Work item =
Word for word, copy the records and drop the pictures.

Listed entries =

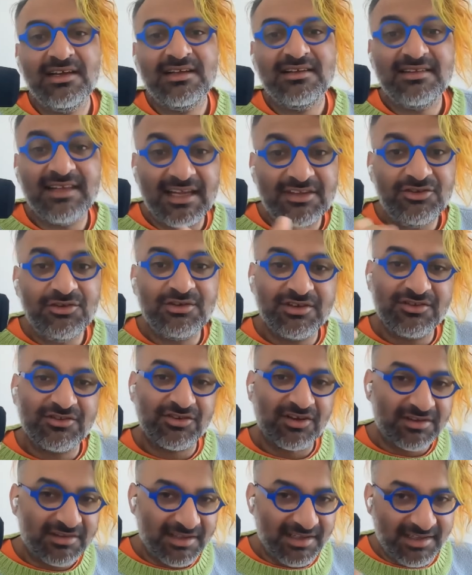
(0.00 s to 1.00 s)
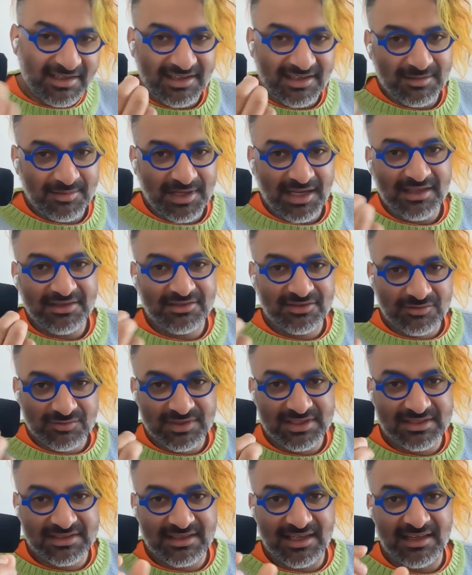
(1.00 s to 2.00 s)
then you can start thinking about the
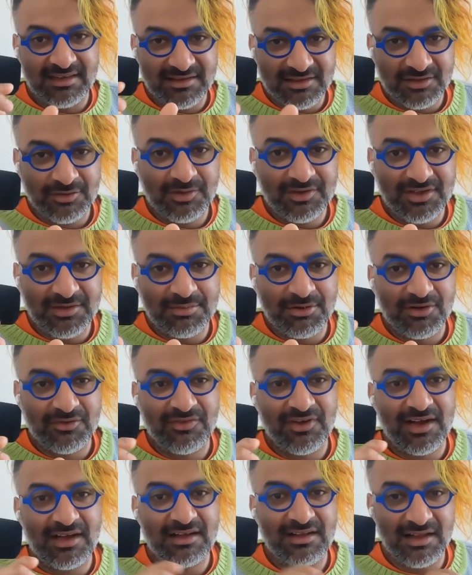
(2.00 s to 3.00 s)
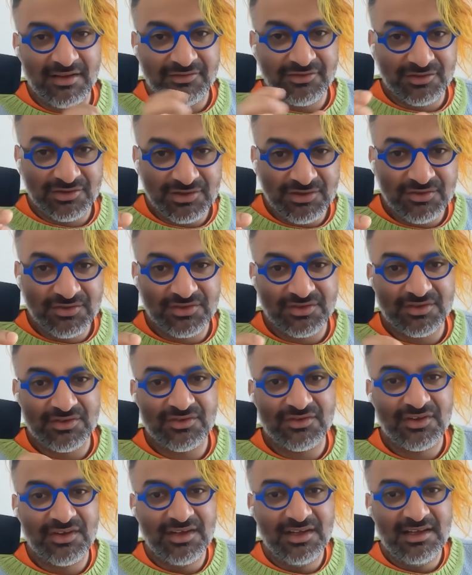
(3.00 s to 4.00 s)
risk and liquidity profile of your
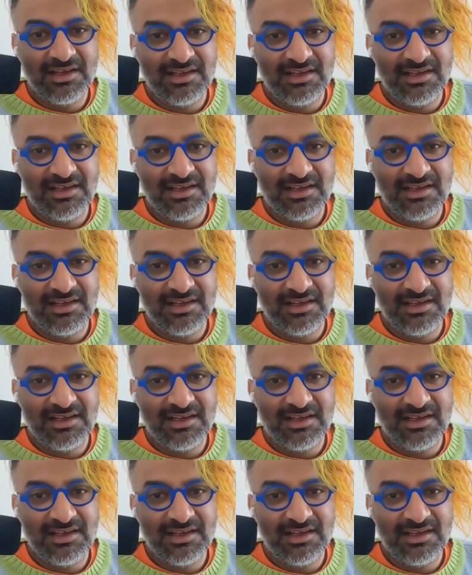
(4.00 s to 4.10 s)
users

Task output =
(0.00 s to 1.00 s)
(1.00 s to 2.00 s)
then you can start thinking about the
(2.00 s to 3.00 s)
(3.00 s to 4.00 s)
risk and liquidity profile of your
(4.00 s to 4.10 s)
users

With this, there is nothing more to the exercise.